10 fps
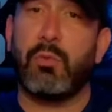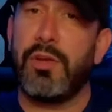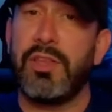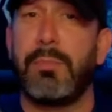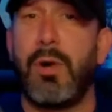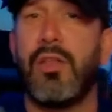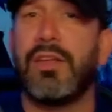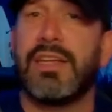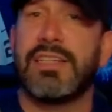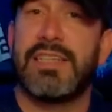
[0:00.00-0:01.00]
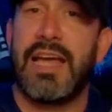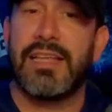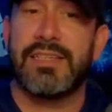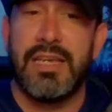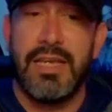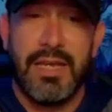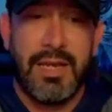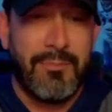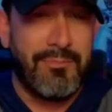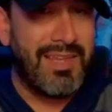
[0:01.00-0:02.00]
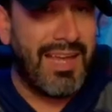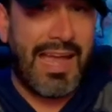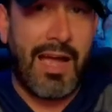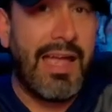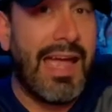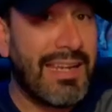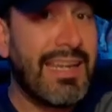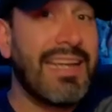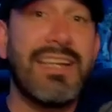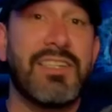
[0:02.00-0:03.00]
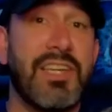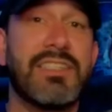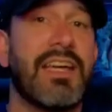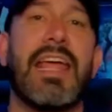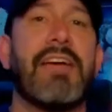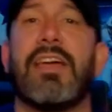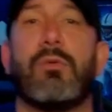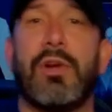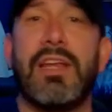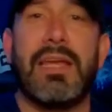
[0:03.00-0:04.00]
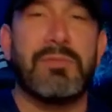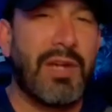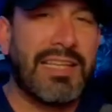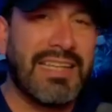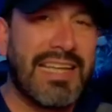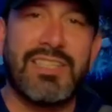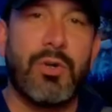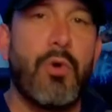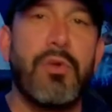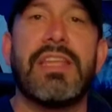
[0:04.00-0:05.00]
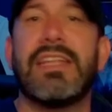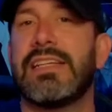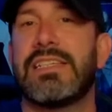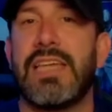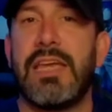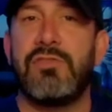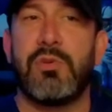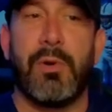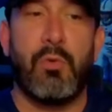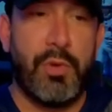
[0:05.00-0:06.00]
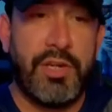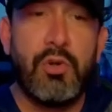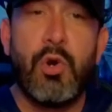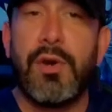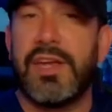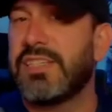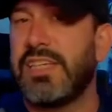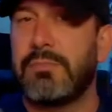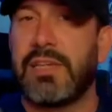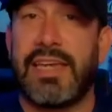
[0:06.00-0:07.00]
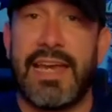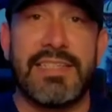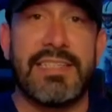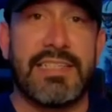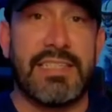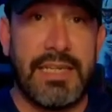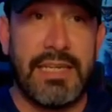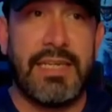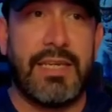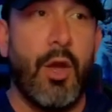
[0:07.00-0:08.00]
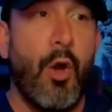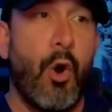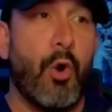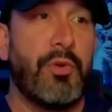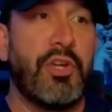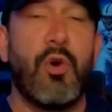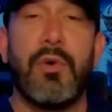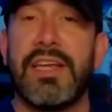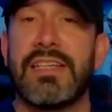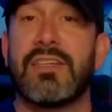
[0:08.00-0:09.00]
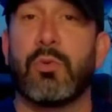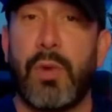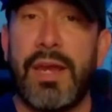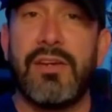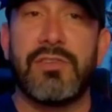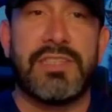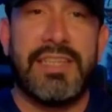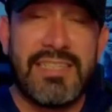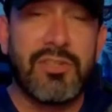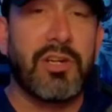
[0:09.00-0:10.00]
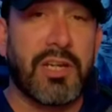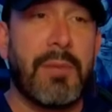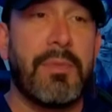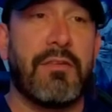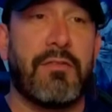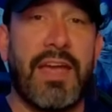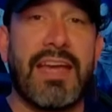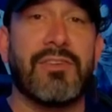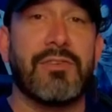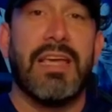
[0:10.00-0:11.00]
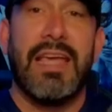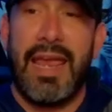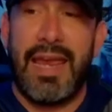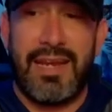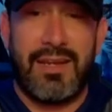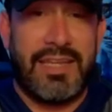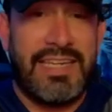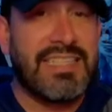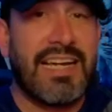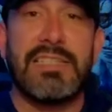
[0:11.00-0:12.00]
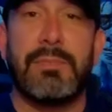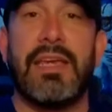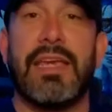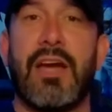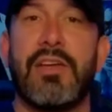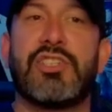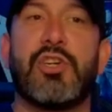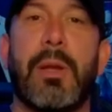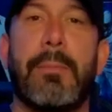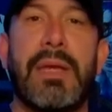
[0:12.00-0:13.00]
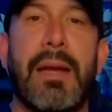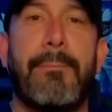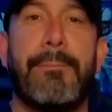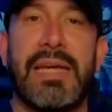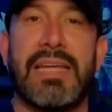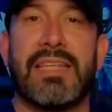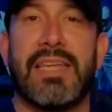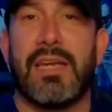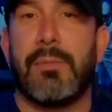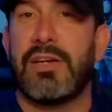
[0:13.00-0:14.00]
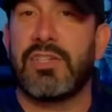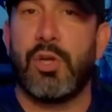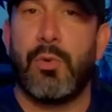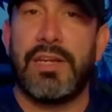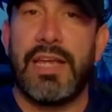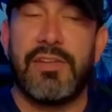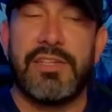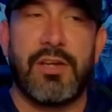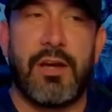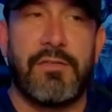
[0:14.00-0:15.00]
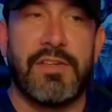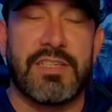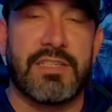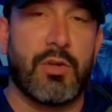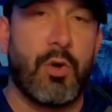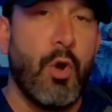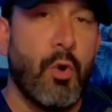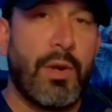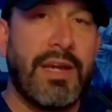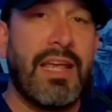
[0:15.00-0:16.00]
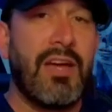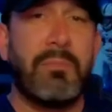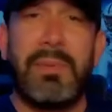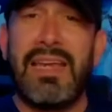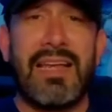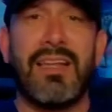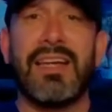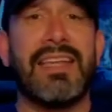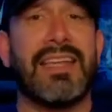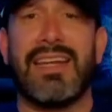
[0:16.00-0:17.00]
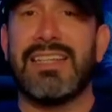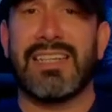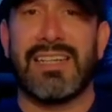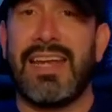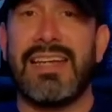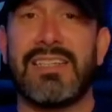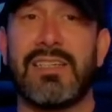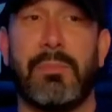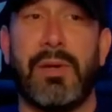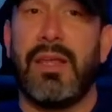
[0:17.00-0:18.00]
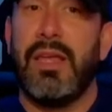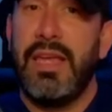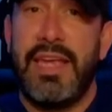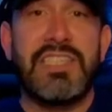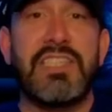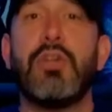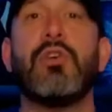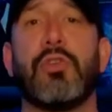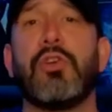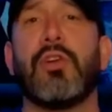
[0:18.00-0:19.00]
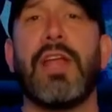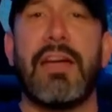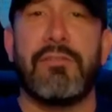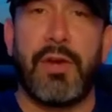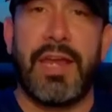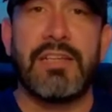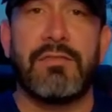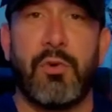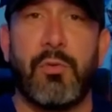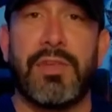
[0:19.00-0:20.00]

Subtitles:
run the ball against Dallas, Atlanta does not have that running game, so I think that's the only thing that saves you. But when you go against teams like Kansas City, or when you go against the Raiders, these are going to come into factors, and these guys being out is going to be a big thing about slowing down these offenses. So right now, be hell lucky that it's Atlanta, but it's still, they're going to have their hands full with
- - -
An exact copy of all entries is needed, with no pictures in it.

- Written response -
10 fps
[0:00.00-0:01.00]
[0:01.00-0:02.00]
[0:02.00-0:03.00]
[0:03.00-0:04.00]
[0:04.00-0:05.00]
[0:05.00-0:06.00]
[0:06.00-0:07.00]
[0:07.00-0:08.00]
[0:08.00-0:09.00]
[0:09.00-0:10.00]
[0:10.00-0:11.00]
[0:11.00-0:12.00]
[0:12.00-0:13.00]
[0:13.00-0:14.00]
[0:14.00-0:15.00]
[0:15.00-0:16.00]
[0:16.00-0:17.00]
[0:17.00-0:18.00]
[0:18.00-0:19.00]
[0:19.00-0:20.00]

Subtitles:
run the ball against Dallas, Atlanta does not have that running game, so I think that's the only thing that saves you. But when you go against teams like Kansas City, or when you go against the Raiders, these are going to come into factors, and these guys being out is going to be a big thing about slowing down these offenses. So right now, be hell lucky that it's Atlanta, but it's still, they're going to have their hands full with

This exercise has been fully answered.